Neither did we. The fire moved fast — faster than anyone expected. The evacuation order had gone from precaution to a deadline. Now it was a countdown. Tigere handed me the fire map from the dash. The kind printed in red and black zones with blinking GPS markers. I watched as the perimeter line updated — twice — while I held it.

“We’re cutting it too close,” I said. “If it wraps the road—”

“Ten minutes,” Tigere said, both hands clenched on the wheel. His knuckles were white. “That’s all we’ve got.”

“She won’t be ready.”

“She damn well better be.”

The truck bucked slightly as we hit a dip in the road. Tigere was doing eighty on a mountain road built for thirty. Pines blurred past us, scorched and skeletal. Everything we passed looked like it had already lost.

Maybe I had too. I closed my eyes. Tried not to picture her — Alice, barefoot in ash, dogs yelping in panic. Alone up there while we’d been down here telling ourselves it was “under control.” “She won’t leave them,” I muttered.

“What?”

“The dogs. She won’t leave them.”

Tigere didn’t answer at first. Then — “Remember when they were pups? She had that one — the shepherd — sleeping on the goddamn couch like a person. I told her it’d wreck the cushions. She told me I could sleep outside if I had a problem.” He smiled, briefly. Then it was gone. “Damn dog used to sleep on my boots.”

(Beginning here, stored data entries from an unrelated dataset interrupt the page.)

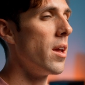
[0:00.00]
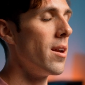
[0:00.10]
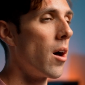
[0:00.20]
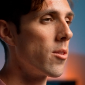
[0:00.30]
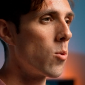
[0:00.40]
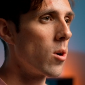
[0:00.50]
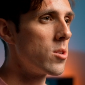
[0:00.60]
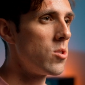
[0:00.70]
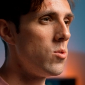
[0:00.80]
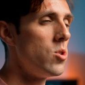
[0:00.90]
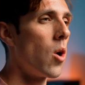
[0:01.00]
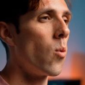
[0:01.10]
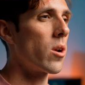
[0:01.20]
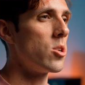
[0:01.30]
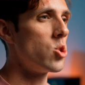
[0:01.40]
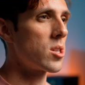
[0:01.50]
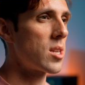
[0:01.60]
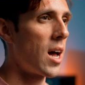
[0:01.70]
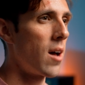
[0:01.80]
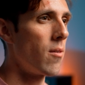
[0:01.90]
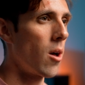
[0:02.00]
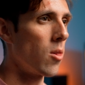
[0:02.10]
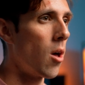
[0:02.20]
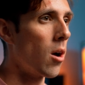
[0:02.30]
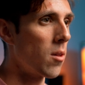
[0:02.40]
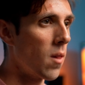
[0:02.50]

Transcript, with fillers: In other words, you don't want to just have a long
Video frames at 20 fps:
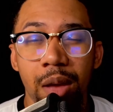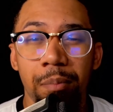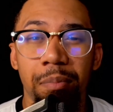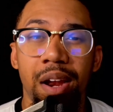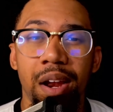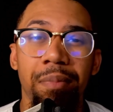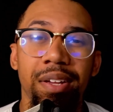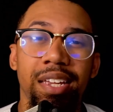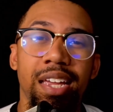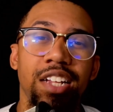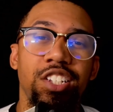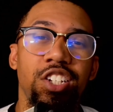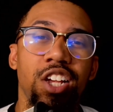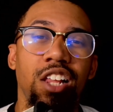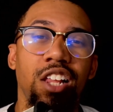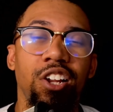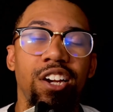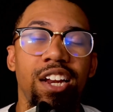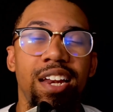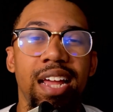But I'm going to catch
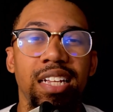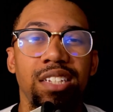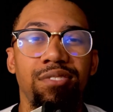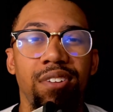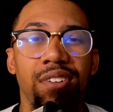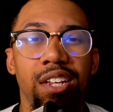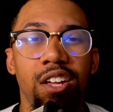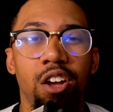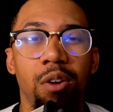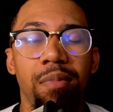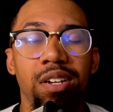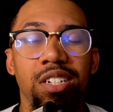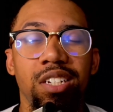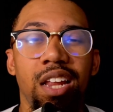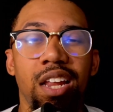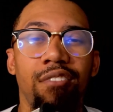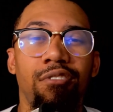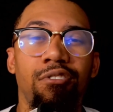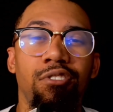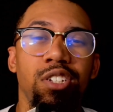y'all on the next video. Much
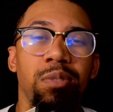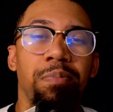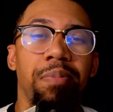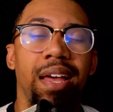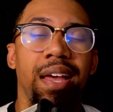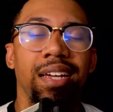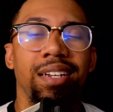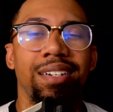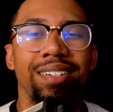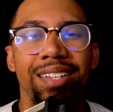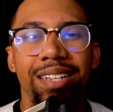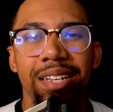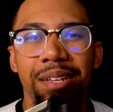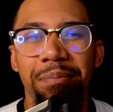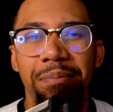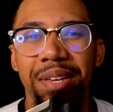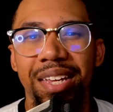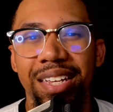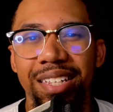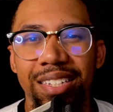love and respect.
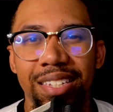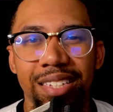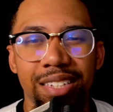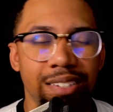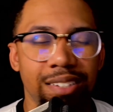Peace.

A fresh plume of smoke curled into the sky ahead of us. Bright. Angry. The wind had shifted. I glanced at the dashboard — outside temp was climbing. One hundred and five. And rising. We reached the cabin in just under twelve minutes. It looked like something out of a dream — or a nightmare — frozen in haze. The porch light was on.

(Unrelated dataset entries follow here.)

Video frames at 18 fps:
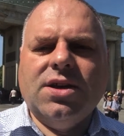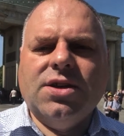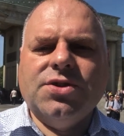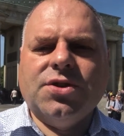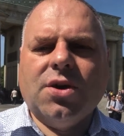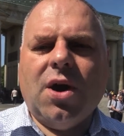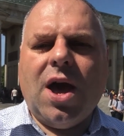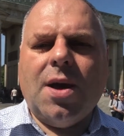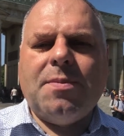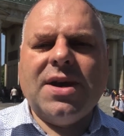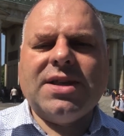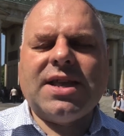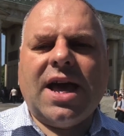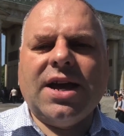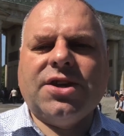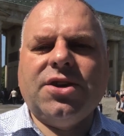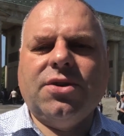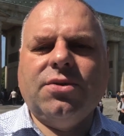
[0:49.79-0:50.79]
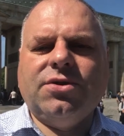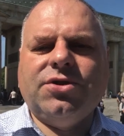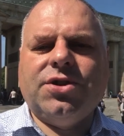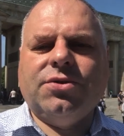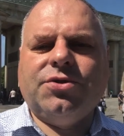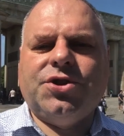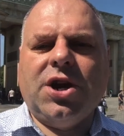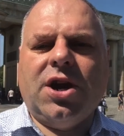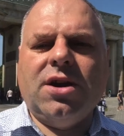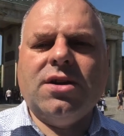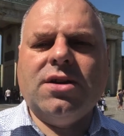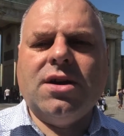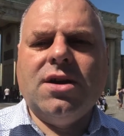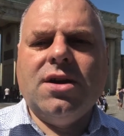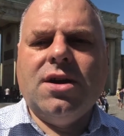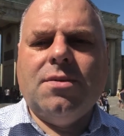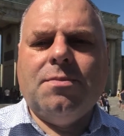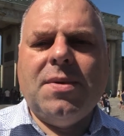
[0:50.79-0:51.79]
So a big thank you to Ger,
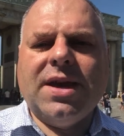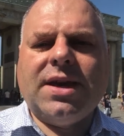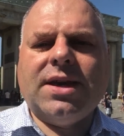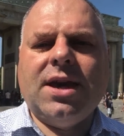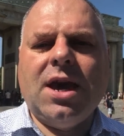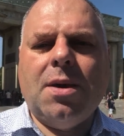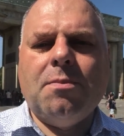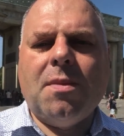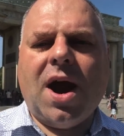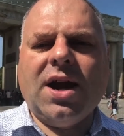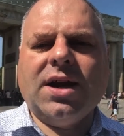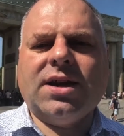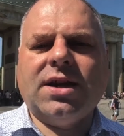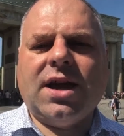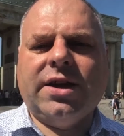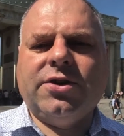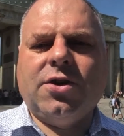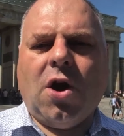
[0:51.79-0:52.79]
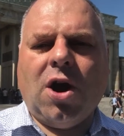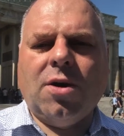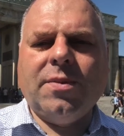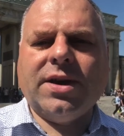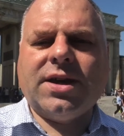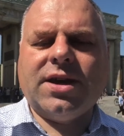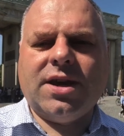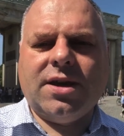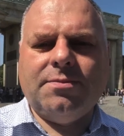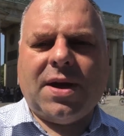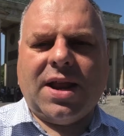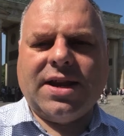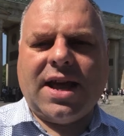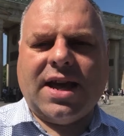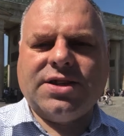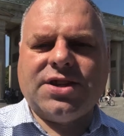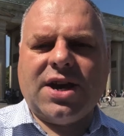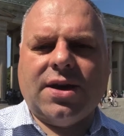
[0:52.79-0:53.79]
Mick, Mark and Cormac in
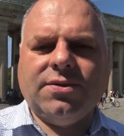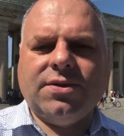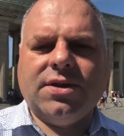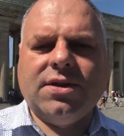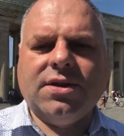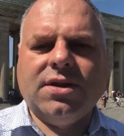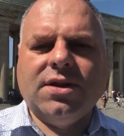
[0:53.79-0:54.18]
Ballinatown,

That was good. Smoke curled over the trees in thick veils. Helicopters droned overhead, like insects scraping the sky. I jumped out first. The dogs were barking from the kennel. The front door was cracked open.

“Alice!” I shouted.

She appeared in the doorway, barefoot, covered in ash, a leash in each hand and a third in her teeth. “You came back,” she said, like she didn’t believe it.

“Of course we came back.”

“You shouldn’t have.”

I looked at the kennel. Three more dogs inside, whining, pawing at the fence. Tigere ran up behind me, chest heaving.

“We need to go. Now.”

“I’m getting them,” Alice said. She bent to clip the last leash on a trembling husky. “Help me.”

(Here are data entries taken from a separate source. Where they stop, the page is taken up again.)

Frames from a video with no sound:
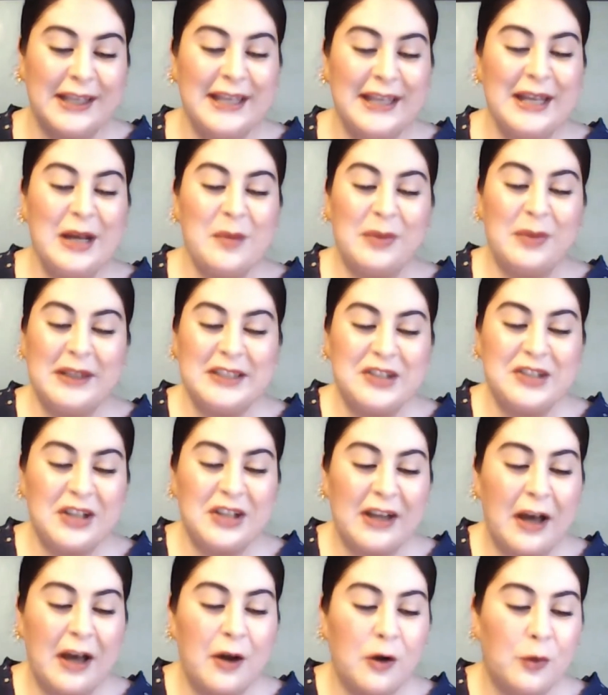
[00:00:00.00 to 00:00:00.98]
Please check out
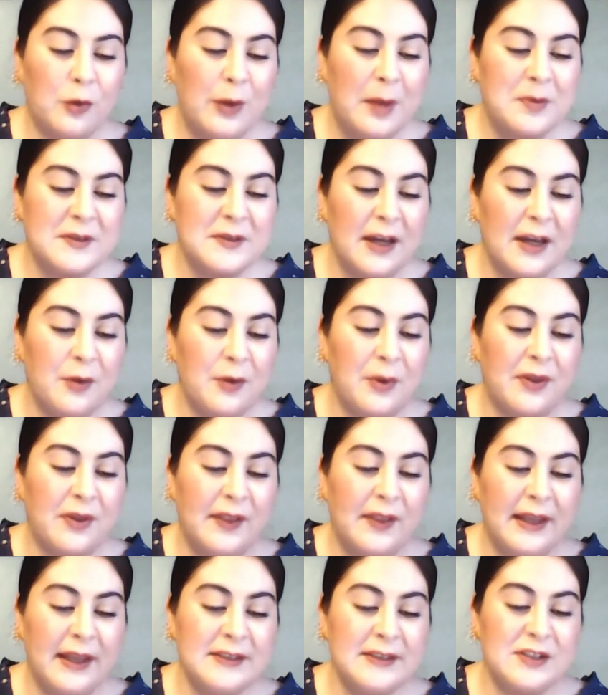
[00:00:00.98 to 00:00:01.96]
her website with
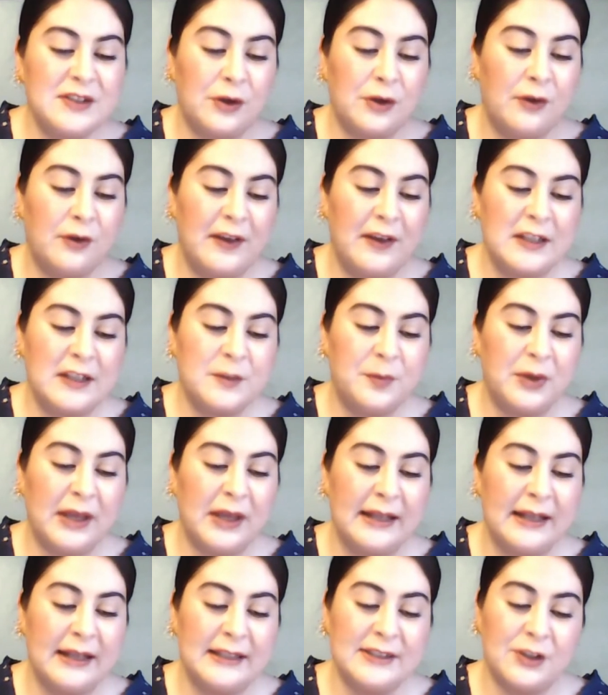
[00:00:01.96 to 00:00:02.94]
links to her Facebook and
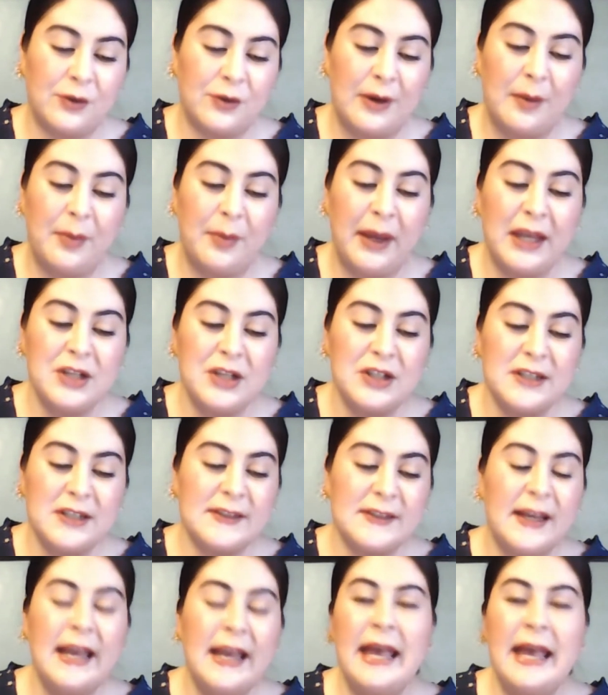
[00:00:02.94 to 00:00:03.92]
Instagram pages.
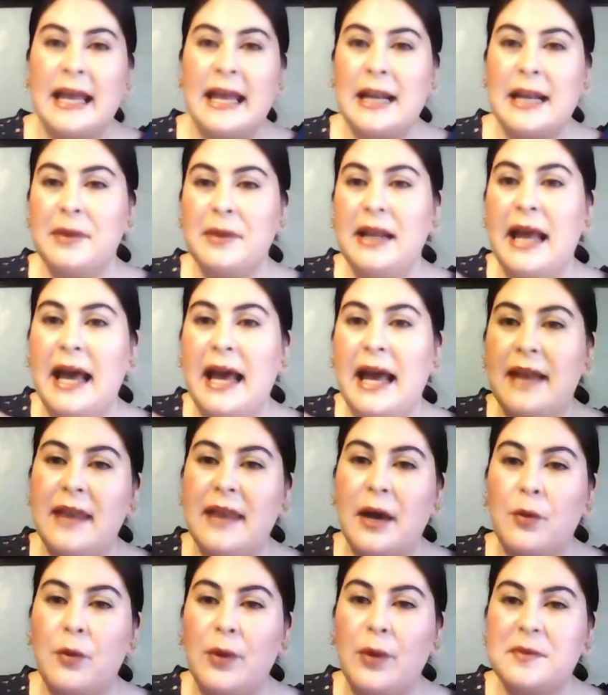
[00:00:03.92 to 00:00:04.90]
And I'm going to add that
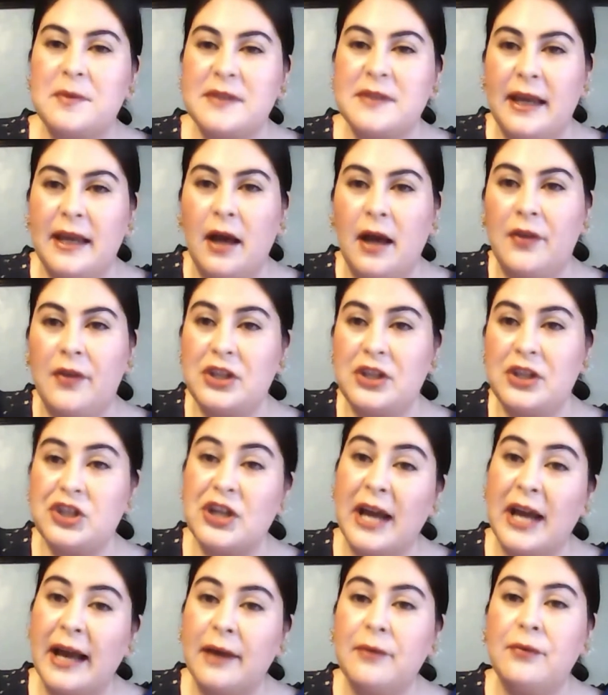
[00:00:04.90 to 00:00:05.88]
website on the chat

“You said ten minutes,” I snapped. “We’ve still got—”

“Look!” Tigere pointed toward the ridge.

Over the trees, orange bloomed. The fire wasn’t behind us anymore. It was here. Alice turned to me, wide-eyed. “I can’t carry them all.”

“We’ll take them in the truck.”

“There’s no room. The back’s full of gear, remember?”

Tigere swore and ran for the tailgate. He started throwing things — a jerry can, the tool chest, camping supplies. Each thud against the dirt felt like a protest. A refusal. But not just at the fire. “They used to ride back here, remember?” he said. “First time we brought ‘em up, they puked on everything. We didn’t even care. We can fit some,” he muttered. “We can make it work.”

Alice dragged one dog forward. “Soccer won’t walk,” she said. “She’s too scared.”

I looked at her — the big husky, trembling, tail tucked. Her muzzle had gone gray over the last year, and her hips had started to go in winter. But that wasn’t why she wouldn’t walk. She was waiting. Waiting for someone who wasn’t coming back. “She used to be Phillip's, didn’t she?” I asked quietly.

Alice nodded, eyes wet. “Yeah. Before he — before.”

I remembered the day he brought her home. Barely out of puppyhood. All paws and wild eyes. He’d said she was too much dog for him, but he never went anywhere without her after that.

When he died, she stopped eating for three days.

“I can carry her,” I said.

Alice hesitated. “You sure?”

“I owe her,” I said. I didn’t mean just her.

Soccer was heavy, but familiar. I’d carried her once before — the day Phillip got sick, when she wouldn’t leave his bed. She’d growled at the EMTs. Bit one of them. I’d lifted her then too. Same weight. Same eyes.

She whimpered as I hoisted her onto my shoulders, breath warm on my neck. I could feel her heart hammering against mine.

Tigere looked at us, then at the fire. His eyes were bloodshot. His breath came in short, ragged bursts. “We don’t have time for this,” he said. “We’ve already lost too much—”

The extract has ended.